§ WORK INSTRUCTIONS
Only the pictures are to be dropped; the rest of the data below is to be duplicated exactly.

§ RECORDS PROVIDED
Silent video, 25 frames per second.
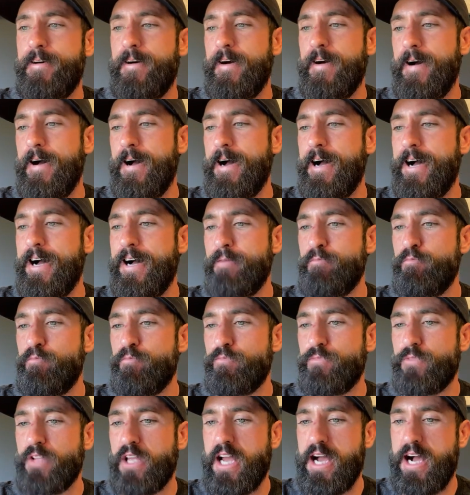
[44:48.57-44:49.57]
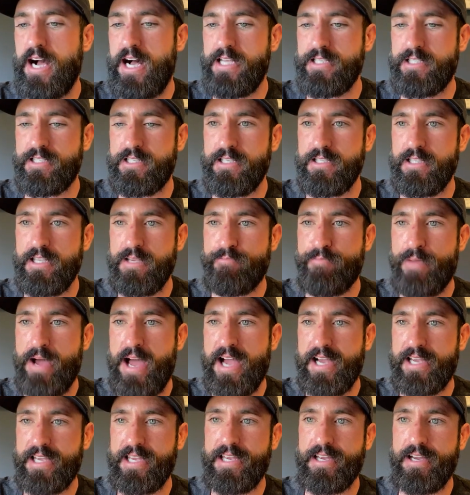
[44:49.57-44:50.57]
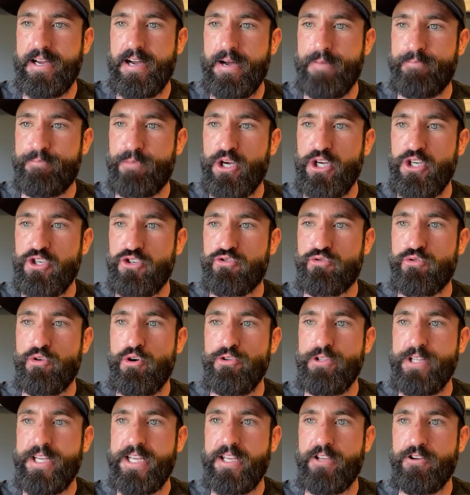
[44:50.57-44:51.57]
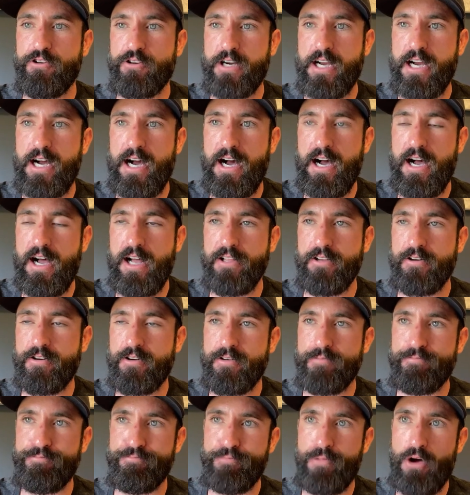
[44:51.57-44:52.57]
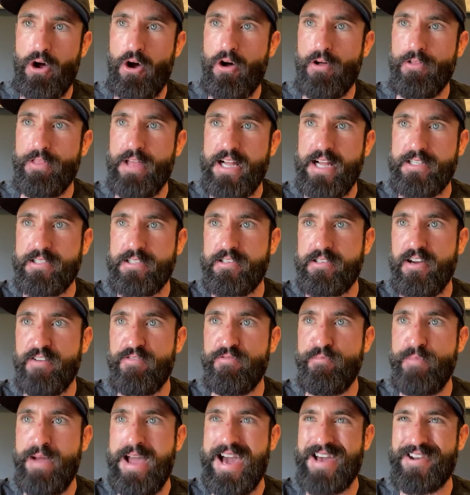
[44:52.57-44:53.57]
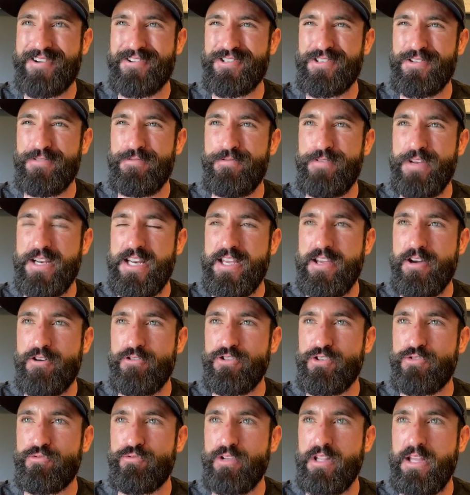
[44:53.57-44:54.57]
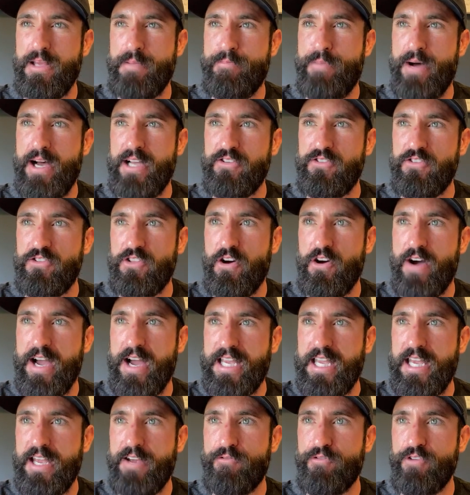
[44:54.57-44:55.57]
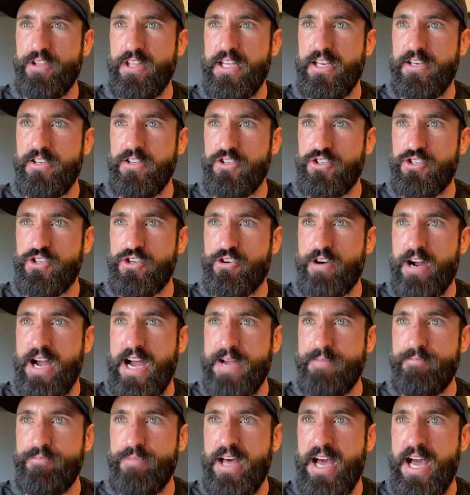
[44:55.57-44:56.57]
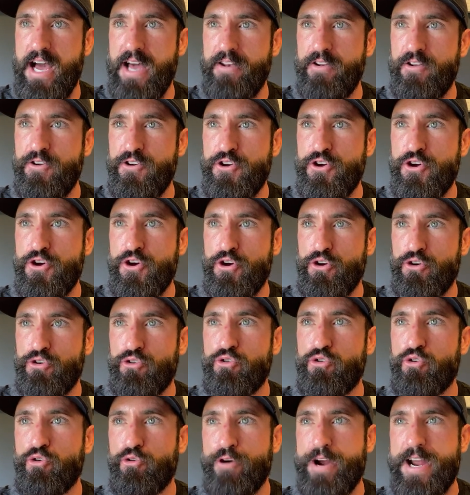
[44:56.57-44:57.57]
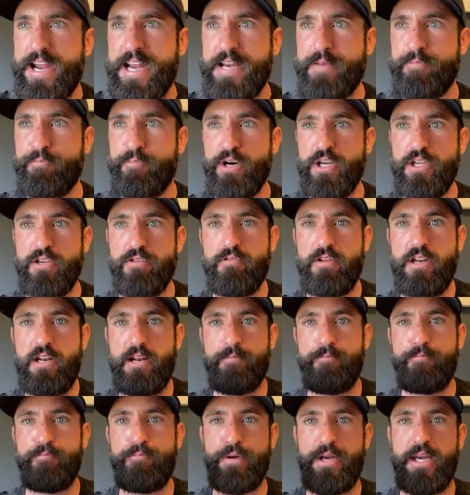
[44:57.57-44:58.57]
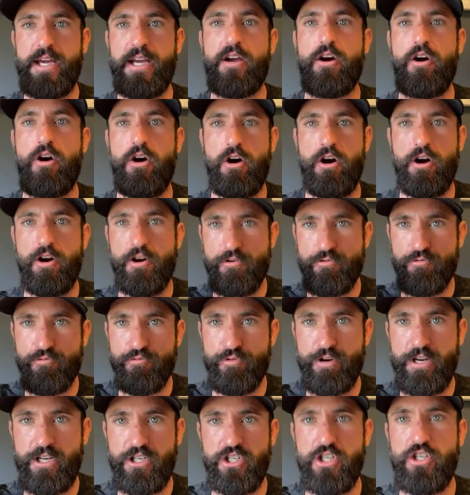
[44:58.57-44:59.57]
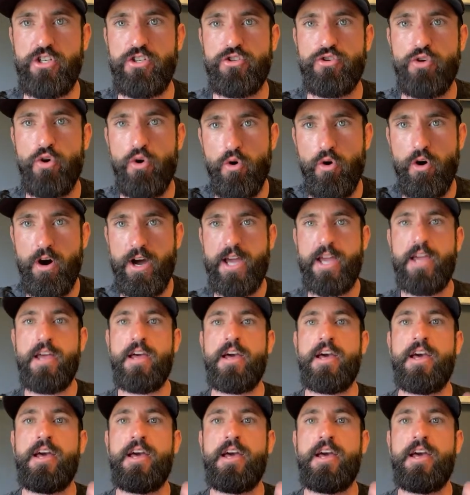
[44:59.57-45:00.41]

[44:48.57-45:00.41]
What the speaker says: Constantly backing up, controlling your collar, all that stuff matters. A video is really best, though. I can't really describe that great, but you need a big, hard, rigid toy,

§ RESPONSE
Silent video, 25 frames per second.
[44:48.57-44:49.57]
[44:49.57-44:50.57]
[44:50.57-44:51.57]
[44:51.57-44:52.57]
[44:52.57-44:53.57]
[44:53.57-44:54.57]
[44:54.57-44:55.57]
[44:55.57-44:56.57]
[44:56.57-44:57.57]
[44:57.57-44:58.57]
[44:58.57-44:59.57]
[44:59.57-45:00.41]

[44:48.57-45:00.41]
What the speaker says: Constantly backing up, controlling your collar, all that stuff matters. A video is really best, though. I can't really describe that great, but you need a big, hard, rigid toy,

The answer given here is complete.